# What to work on
Range to repeat from the listing below: the line containing "[0:17.10-0:18.00]" down to the line containing "[0:25.20-0:26.10]", both included. Copy it exactly, pictures excluded, and add nothing else.

—————

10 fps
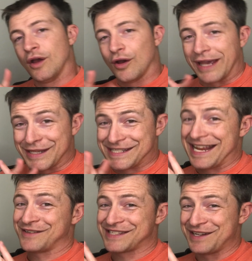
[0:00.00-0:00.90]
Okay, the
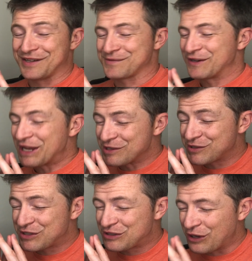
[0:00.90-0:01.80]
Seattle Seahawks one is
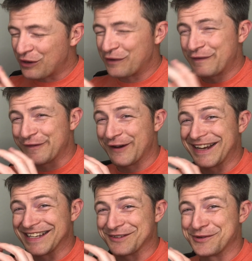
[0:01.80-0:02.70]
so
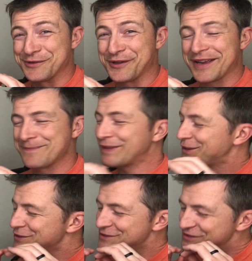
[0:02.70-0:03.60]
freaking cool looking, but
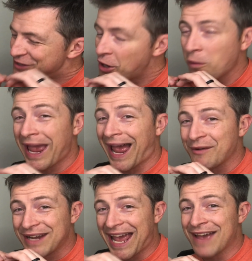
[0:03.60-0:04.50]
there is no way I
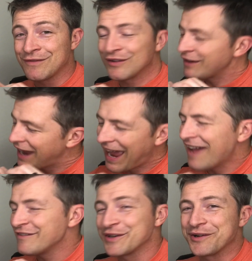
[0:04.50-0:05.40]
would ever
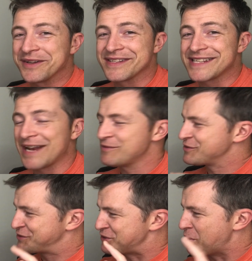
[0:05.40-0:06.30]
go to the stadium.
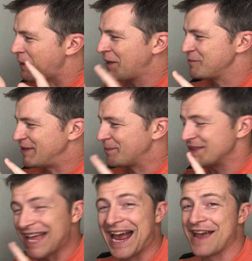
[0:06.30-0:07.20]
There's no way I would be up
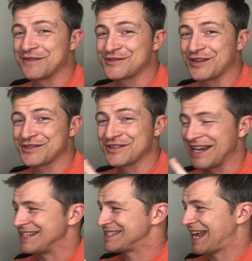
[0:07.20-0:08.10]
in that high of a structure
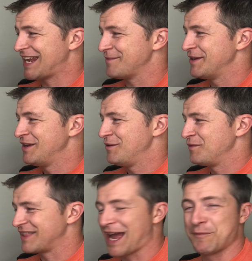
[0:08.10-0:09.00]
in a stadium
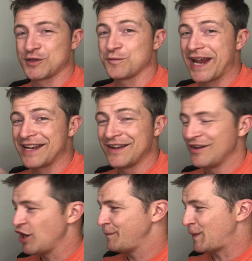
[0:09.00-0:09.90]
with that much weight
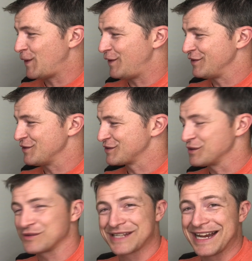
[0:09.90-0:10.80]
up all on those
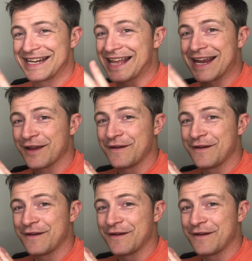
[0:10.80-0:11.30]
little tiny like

—————

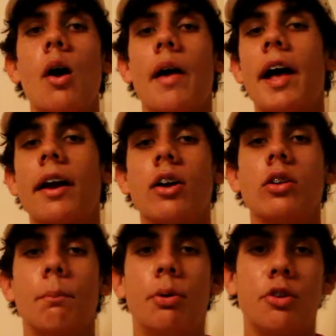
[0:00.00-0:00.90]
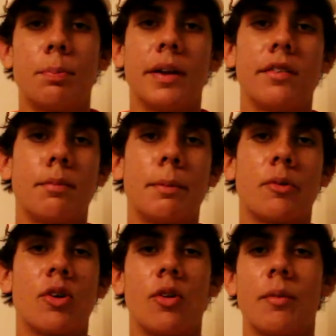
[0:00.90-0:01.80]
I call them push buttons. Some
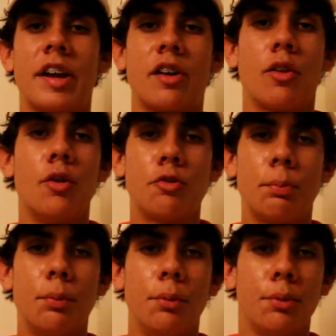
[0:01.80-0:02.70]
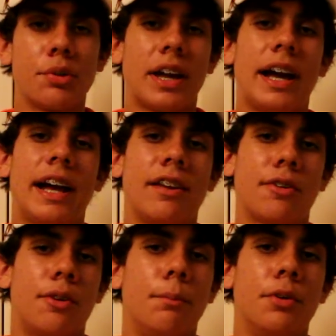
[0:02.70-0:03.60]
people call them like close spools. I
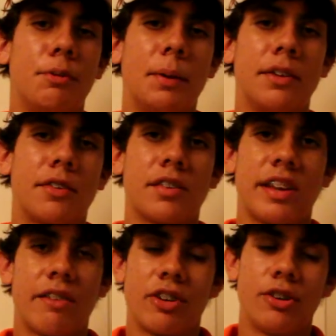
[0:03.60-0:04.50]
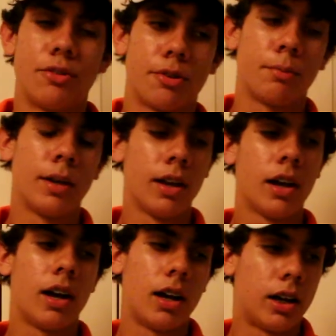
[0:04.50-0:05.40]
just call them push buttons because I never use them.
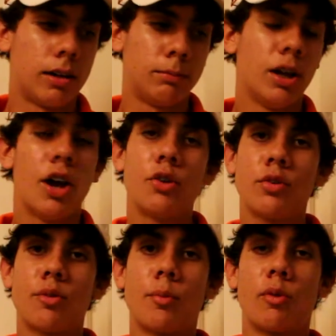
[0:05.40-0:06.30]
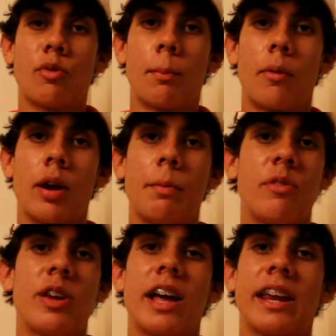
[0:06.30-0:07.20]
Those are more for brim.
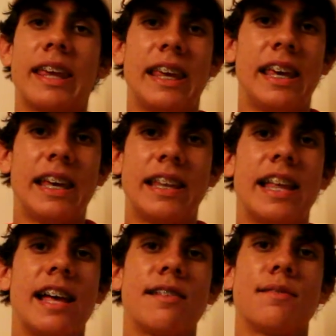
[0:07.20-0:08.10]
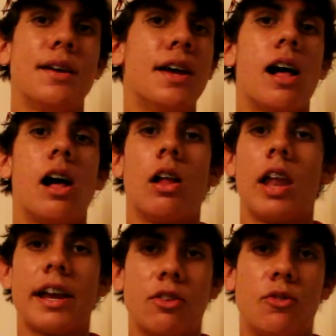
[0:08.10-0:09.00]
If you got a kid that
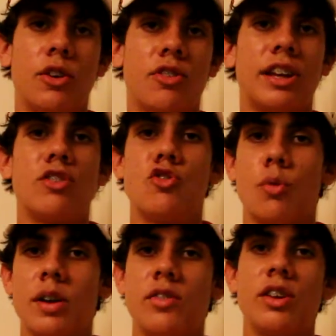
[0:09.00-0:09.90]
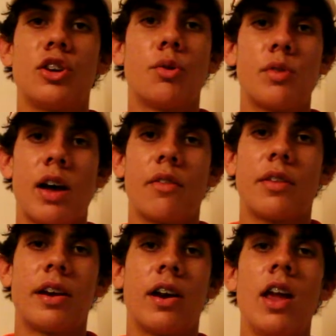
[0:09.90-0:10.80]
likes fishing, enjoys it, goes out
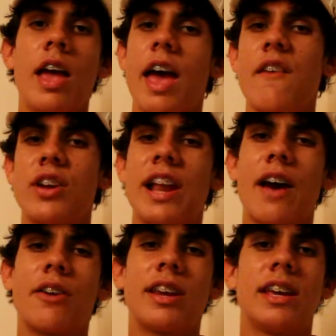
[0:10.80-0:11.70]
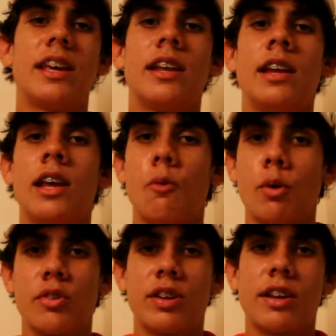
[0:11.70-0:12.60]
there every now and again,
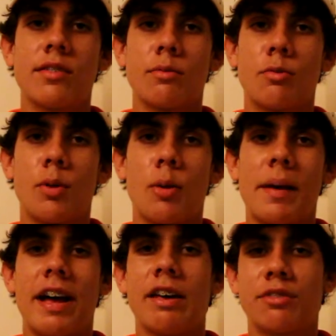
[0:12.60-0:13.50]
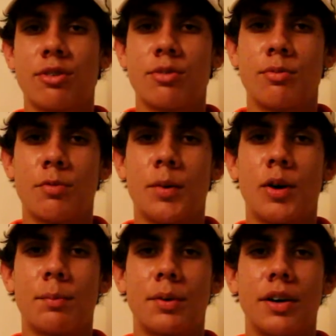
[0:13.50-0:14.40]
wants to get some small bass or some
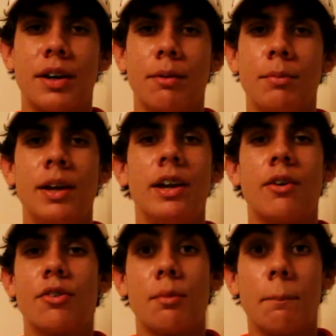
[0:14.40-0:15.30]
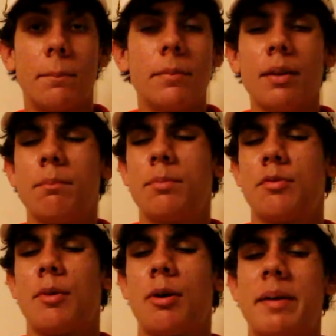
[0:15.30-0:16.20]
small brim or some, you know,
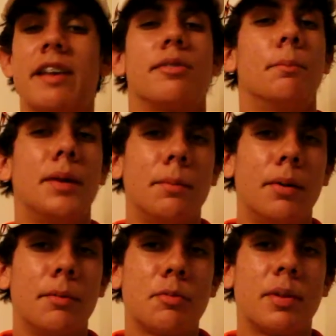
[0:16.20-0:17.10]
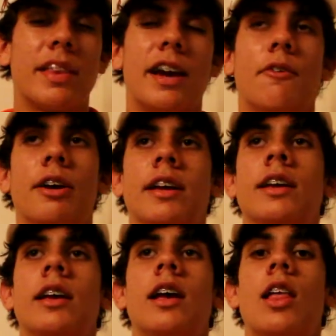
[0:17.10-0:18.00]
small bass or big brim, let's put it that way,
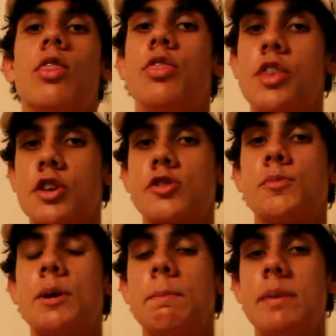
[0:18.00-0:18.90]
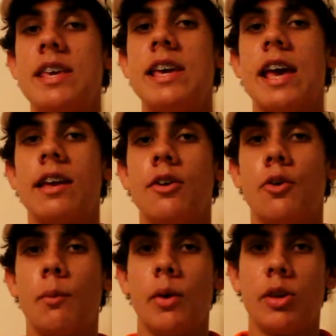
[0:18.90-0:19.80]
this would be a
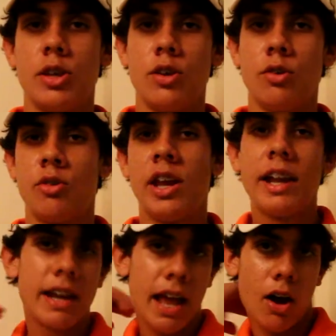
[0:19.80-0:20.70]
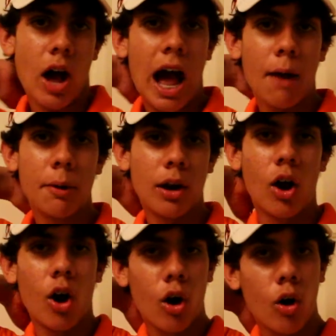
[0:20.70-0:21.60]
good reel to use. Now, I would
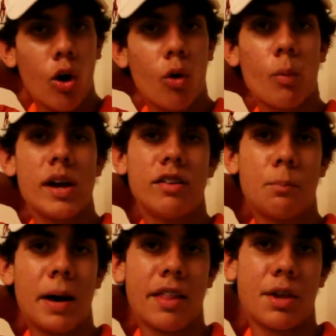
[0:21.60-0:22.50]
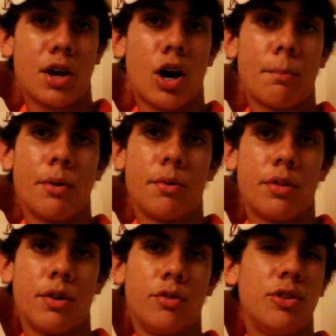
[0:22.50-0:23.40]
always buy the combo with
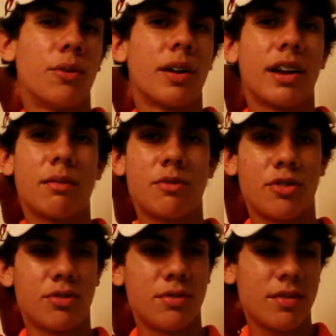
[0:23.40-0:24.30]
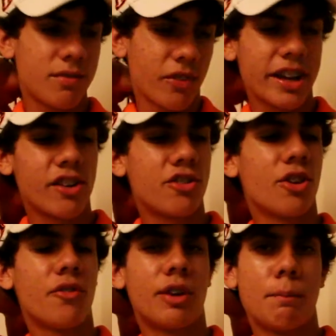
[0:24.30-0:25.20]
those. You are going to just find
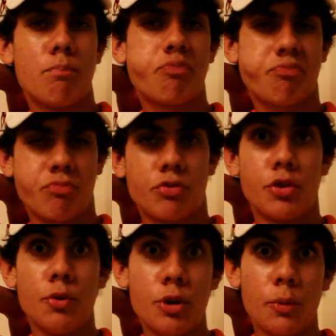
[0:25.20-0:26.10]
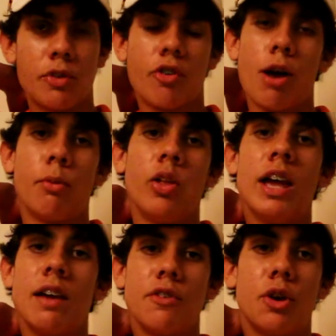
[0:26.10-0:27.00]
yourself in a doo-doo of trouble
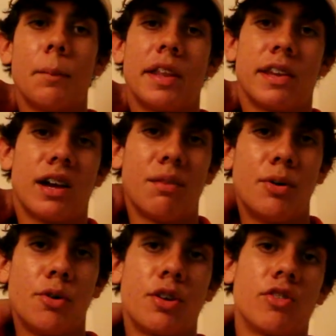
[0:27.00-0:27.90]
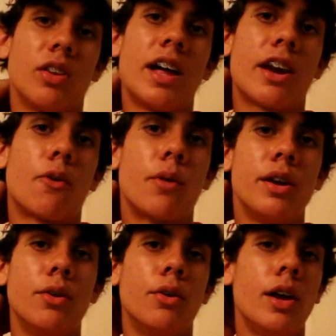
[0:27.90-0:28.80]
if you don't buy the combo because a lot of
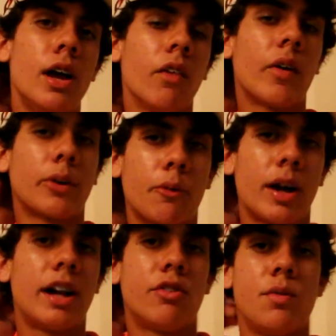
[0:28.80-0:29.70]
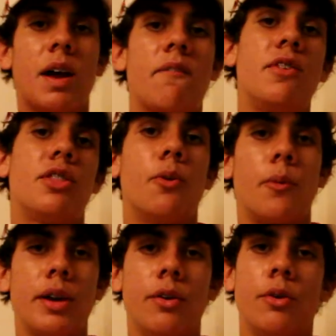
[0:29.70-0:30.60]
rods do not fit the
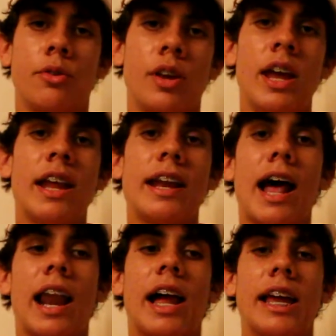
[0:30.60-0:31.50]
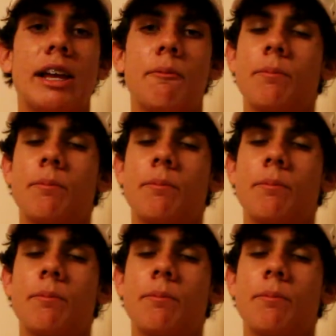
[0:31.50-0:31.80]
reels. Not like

—————

# Solution to the problem
[0:17.10-0:18.00]
small bass or big brim, let's put it that way,
[0:18.00-0:18.90]
[0:18.90-0:19.80]
this would be a
[0:19.80-0:20.70]
[0:20.70-0:21.60]
good reel to use. Now, I would
[0:21.60-0:22.50]
[0:22.50-0:23.40]
always buy the combo with
[0:23.40-0:24.30]
[0:24.30-0:25.20]
those. You are going to just find
[0:25.20-0:26.10]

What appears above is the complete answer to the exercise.